§ DESCRIPTION OF THE TASK
Transcribe all the entries word for word, omitting any pictures they contain.

§ PROVIDED INFORMATION
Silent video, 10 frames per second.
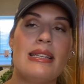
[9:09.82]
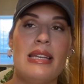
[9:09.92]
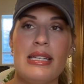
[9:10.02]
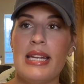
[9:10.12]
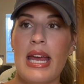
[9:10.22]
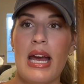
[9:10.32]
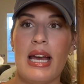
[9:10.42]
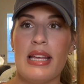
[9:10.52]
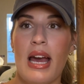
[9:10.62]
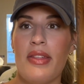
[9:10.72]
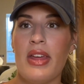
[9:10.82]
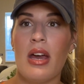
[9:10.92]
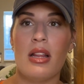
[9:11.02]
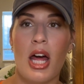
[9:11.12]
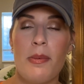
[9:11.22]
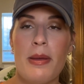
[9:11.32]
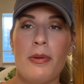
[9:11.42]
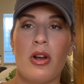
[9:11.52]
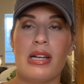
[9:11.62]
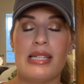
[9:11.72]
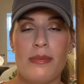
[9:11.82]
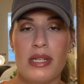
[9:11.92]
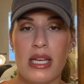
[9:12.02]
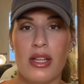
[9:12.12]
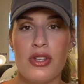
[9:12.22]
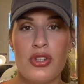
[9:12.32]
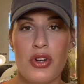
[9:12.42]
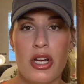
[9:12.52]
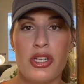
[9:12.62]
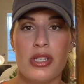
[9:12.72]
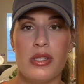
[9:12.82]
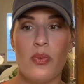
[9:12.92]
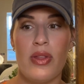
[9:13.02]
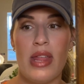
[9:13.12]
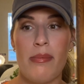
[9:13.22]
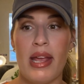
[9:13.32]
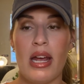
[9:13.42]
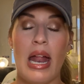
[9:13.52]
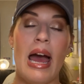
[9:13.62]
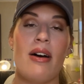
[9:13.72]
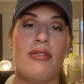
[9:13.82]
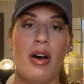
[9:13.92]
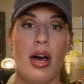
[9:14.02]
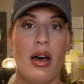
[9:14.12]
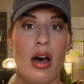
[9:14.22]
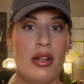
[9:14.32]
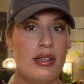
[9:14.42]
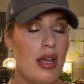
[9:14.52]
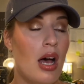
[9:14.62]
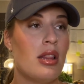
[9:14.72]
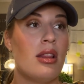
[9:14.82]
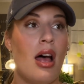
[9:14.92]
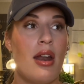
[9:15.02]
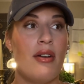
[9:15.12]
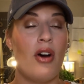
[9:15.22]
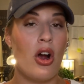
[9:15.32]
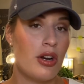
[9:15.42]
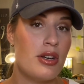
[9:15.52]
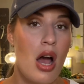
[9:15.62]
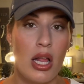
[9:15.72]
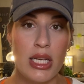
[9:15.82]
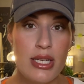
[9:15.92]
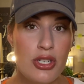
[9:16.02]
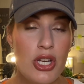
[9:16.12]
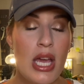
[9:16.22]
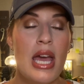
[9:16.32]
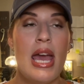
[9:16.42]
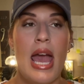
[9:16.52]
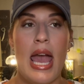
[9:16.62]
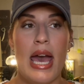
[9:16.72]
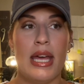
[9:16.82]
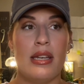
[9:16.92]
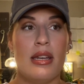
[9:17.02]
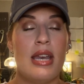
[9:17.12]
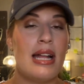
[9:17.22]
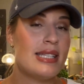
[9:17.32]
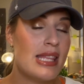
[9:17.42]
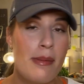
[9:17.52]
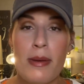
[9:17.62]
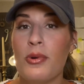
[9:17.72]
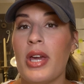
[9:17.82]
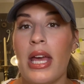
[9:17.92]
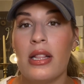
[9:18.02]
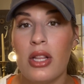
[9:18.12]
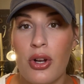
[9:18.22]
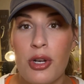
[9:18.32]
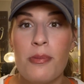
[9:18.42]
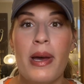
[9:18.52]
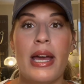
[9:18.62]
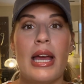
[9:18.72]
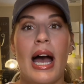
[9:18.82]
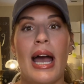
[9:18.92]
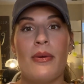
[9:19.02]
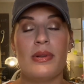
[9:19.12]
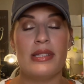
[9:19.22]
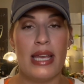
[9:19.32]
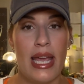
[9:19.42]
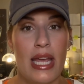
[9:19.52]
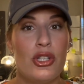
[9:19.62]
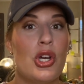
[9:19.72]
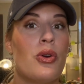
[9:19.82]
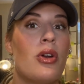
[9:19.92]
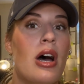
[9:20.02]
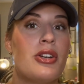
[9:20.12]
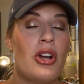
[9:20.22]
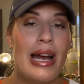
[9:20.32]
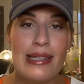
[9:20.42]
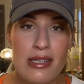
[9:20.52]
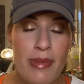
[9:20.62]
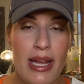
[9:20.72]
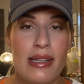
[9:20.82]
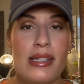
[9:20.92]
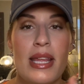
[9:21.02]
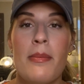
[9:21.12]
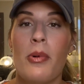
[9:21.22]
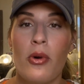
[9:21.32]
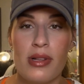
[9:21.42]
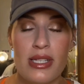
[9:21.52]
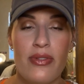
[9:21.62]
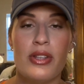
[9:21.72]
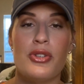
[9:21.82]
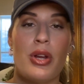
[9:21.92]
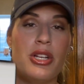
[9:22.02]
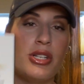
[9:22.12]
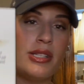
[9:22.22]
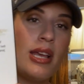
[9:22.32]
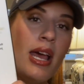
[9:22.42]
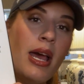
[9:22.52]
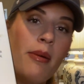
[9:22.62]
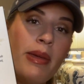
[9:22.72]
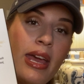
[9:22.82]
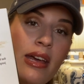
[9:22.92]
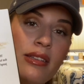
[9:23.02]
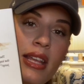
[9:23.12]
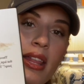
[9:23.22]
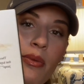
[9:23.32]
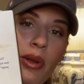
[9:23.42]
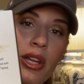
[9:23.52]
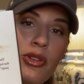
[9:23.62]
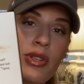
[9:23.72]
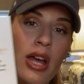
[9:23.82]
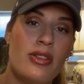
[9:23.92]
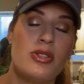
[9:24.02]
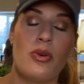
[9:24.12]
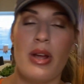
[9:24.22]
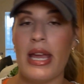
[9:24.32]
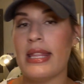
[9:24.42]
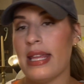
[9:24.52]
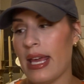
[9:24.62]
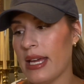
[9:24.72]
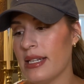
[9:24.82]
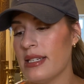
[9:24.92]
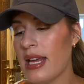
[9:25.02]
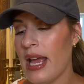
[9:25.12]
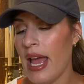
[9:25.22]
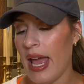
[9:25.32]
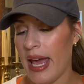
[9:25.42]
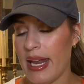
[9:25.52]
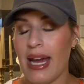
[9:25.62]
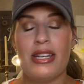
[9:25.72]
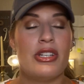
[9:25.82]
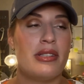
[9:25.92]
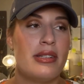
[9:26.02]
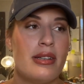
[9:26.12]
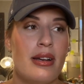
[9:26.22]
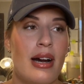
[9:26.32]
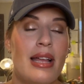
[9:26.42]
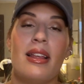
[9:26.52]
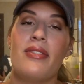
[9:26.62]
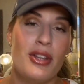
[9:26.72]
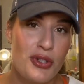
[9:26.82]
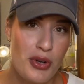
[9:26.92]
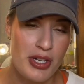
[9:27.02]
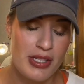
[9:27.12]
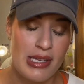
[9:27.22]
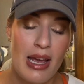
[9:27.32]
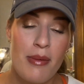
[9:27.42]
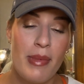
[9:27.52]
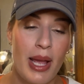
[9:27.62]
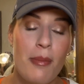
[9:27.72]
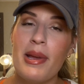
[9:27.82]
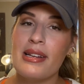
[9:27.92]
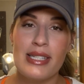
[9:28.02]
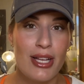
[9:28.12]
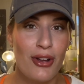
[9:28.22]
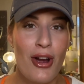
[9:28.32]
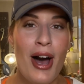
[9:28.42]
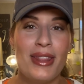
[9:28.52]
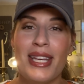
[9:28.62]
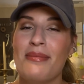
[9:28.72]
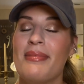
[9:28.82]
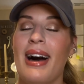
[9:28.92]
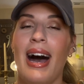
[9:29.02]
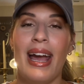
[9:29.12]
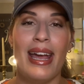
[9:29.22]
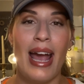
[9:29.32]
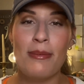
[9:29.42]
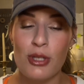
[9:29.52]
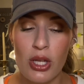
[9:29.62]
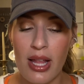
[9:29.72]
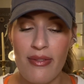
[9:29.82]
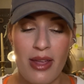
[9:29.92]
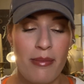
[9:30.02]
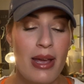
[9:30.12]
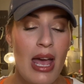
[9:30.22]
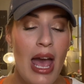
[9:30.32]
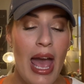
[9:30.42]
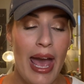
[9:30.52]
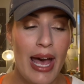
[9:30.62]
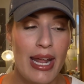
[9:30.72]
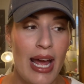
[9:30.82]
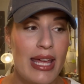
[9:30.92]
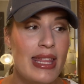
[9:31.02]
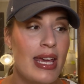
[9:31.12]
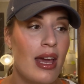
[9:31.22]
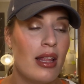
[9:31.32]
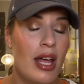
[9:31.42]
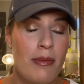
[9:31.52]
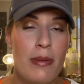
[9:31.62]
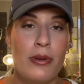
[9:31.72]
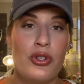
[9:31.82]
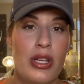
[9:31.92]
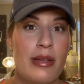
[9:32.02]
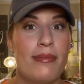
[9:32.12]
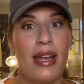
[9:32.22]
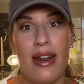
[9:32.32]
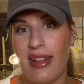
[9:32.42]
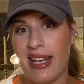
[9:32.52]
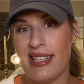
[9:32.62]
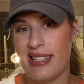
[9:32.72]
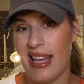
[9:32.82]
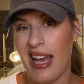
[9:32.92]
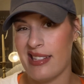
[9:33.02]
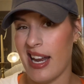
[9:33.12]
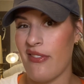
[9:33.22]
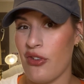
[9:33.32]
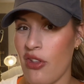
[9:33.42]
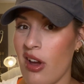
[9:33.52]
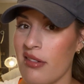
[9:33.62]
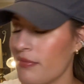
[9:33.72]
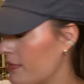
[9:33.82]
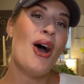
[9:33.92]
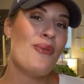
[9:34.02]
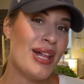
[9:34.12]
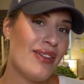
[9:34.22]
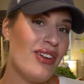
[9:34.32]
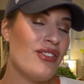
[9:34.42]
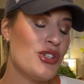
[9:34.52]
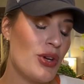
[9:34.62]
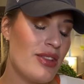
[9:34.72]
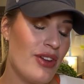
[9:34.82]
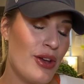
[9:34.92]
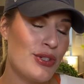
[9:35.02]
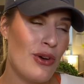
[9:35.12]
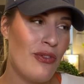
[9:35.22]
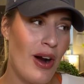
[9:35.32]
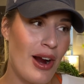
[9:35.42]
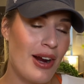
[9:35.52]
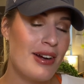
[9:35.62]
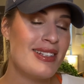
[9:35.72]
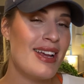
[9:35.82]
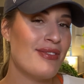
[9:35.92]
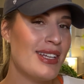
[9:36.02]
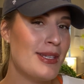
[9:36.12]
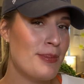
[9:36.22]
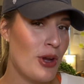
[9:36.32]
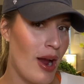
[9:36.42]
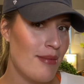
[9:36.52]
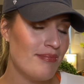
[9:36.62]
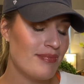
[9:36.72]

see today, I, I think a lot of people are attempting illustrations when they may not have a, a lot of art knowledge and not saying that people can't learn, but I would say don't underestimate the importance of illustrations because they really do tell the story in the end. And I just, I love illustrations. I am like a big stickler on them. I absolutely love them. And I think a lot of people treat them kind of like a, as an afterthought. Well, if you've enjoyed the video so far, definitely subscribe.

§ ANSWER TO THE EXERCISE
Silent video, 10 frames per second.
[9:09.82]
[9:09.92]
[9:10.02]
[9:10.12]
[9:10.22]
[9:10.32]
[9:10.42]
[9:10.52]
[9:10.62]
[9:10.72]
[9:10.82]
[9:10.92]
[9:11.02]
[9:11.12]
[9:11.22]
[9:11.32]
[9:11.42]
[9:11.52]
[9:11.62]
[9:11.72]
[9:11.82]
[9:11.92]
[9:12.02]
[9:12.12]
[9:12.22]
[9:12.32]
[9:12.42]
[9:12.52]
[9:12.62]
[9:12.72]
[9:12.82]
[9:12.92]
[9:13.02]
[9:13.12]
[9:13.22]
[9:13.32]
[9:13.42]
[9:13.52]
[9:13.62]
[9:13.72]
[9:13.82]
[9:13.92]
[9:14.02]
[9:14.12]
[9:14.22]
[9:14.32]
[9:14.42]
[9:14.52]
[9:14.62]
[9:14.72]
[9:14.82]
[9:14.92]
[9:15.02]
[9:15.12]
[9:15.22]
[9:15.32]
[9:15.42]
[9:15.52]
[9:15.62]
[9:15.72]
[9:15.82]
[9:15.92]
[9:16.02]
[9:16.12]
[9:16.22]
[9:16.32]
[9:16.42]
[9:16.52]
[9:16.62]
[9:16.72]
[9:16.82]
[9:16.92]
[9:17.02]
[9:17.12]
[9:17.22]
[9:17.32]
[9:17.42]
[9:17.52]
[9:17.62]
[9:17.72]
[9:17.82]
[9:17.92]
[9:18.02]
[9:18.12]
[9:18.22]
[9:18.32]
[9:18.42]
[9:18.52]
[9:18.62]
[9:18.72]
[9:18.82]
[9:18.92]
[9:19.02]
[9:19.12]
[9:19.22]
[9:19.32]
[9:19.42]
[9:19.52]
[9:19.62]
[9:19.72]
[9:19.82]
[9:19.92]
[9:20.02]
[9:20.12]
[9:20.22]
[9:20.32]
[9:20.42]
[9:20.52]
[9:20.62]
[9:20.72]
[9:20.82]
[9:20.92]
[9:21.02]
[9:21.12]
[9:21.22]
[9:21.32]
[9:21.42]
[9:21.52]
[9:21.62]
[9:21.72]
[9:21.82]
[9:21.92]
[9:22.02]
[9:22.12]
[9:22.22]
[9:22.32]
[9:22.42]
[9:22.52]
[9:22.62]
[9:22.72]
[9:22.82]
[9:22.92]
[9:23.02]
[9:23.12]
[9:23.22]
[9:23.32]
[9:23.42]
[9:23.52]
[9:23.62]
[9:23.72]
[9:23.82]
[9:23.92]
[9:24.02]
[9:24.12]
[9:24.22]
[9:24.32]
[9:24.42]
[9:24.52]
[9:24.62]
[9:24.72]
[9:24.82]
[9:24.92]
[9:25.02]
[9:25.12]
[9:25.22]
[9:25.32]
[9:25.42]
[9:25.52]
[9:25.62]
[9:25.72]
[9:25.82]
[9:25.92]
[9:26.02]
[9:26.12]
[9:26.22]
[9:26.32]
[9:26.42]
[9:26.52]
[9:26.62]
[9:26.72]
[9:26.82]
[9:26.92]
[9:27.02]
[9:27.12]
[9:27.22]
[9:27.32]
[9:27.42]
[9:27.52]
[9:27.62]
[9:27.72]
[9:27.82]
[9:27.92]
[9:28.02]
[9:28.12]
[9:28.22]
[9:28.32]
[9:28.42]
[9:28.52]
[9:28.62]
[9:28.72]
[9:28.82]
[9:28.92]
[9:29.02]
[9:29.12]
[9:29.22]
[9:29.32]
[9:29.42]
[9:29.52]
[9:29.62]
[9:29.72]
[9:29.82]
[9:29.92]
[9:30.02]
[9:30.12]
[9:30.22]
[9:30.32]
[9:30.42]
[9:30.52]
[9:30.62]
[9:30.72]
[9:30.82]
[9:30.92]
[9:31.02]
[9:31.12]
[9:31.22]
[9:31.32]
[9:31.42]
[9:31.52]
[9:31.62]
[9:31.72]
[9:31.82]
[9:31.92]
[9:32.02]
[9:32.12]
[9:32.22]
[9:32.32]
[9:32.42]
[9:32.52]
[9:32.62]
[9:32.72]
[9:32.82]
[9:32.92]
[9:33.02]
[9:33.12]
[9:33.22]
[9:33.32]
[9:33.42]
[9:33.52]
[9:33.62]
[9:33.72]
[9:33.82]
[9:33.92]
[9:34.02]
[9:34.12]
[9:34.22]
[9:34.32]
[9:34.42]
[9:34.52]
[9:34.62]
[9:34.72]
[9:34.82]
[9:34.92]
[9:35.02]
[9:35.12]
[9:35.22]
[9:35.32]
[9:35.42]
[9:35.52]
[9:35.62]
[9:35.72]
[9:35.82]
[9:35.92]
[9:36.02]
[9:36.12]
[9:36.22]
[9:36.32]
[9:36.42]
[9:36.52]
[9:36.62]
[9:36.72]

see today, I, I think a lot of people are attempting illustrations when they may not have a, a lot of art knowledge and not saying that people can't learn, but I would say don't underestimate the importance of illustrations because they really do tell the story in the end. And I just, I love illustrations. I am like a big stickler on them. I absolutely love them. And I think a lot of people treat them kind of like a, as an afterthought. Well, if you've enjoyed the video so far, definitely subscribe.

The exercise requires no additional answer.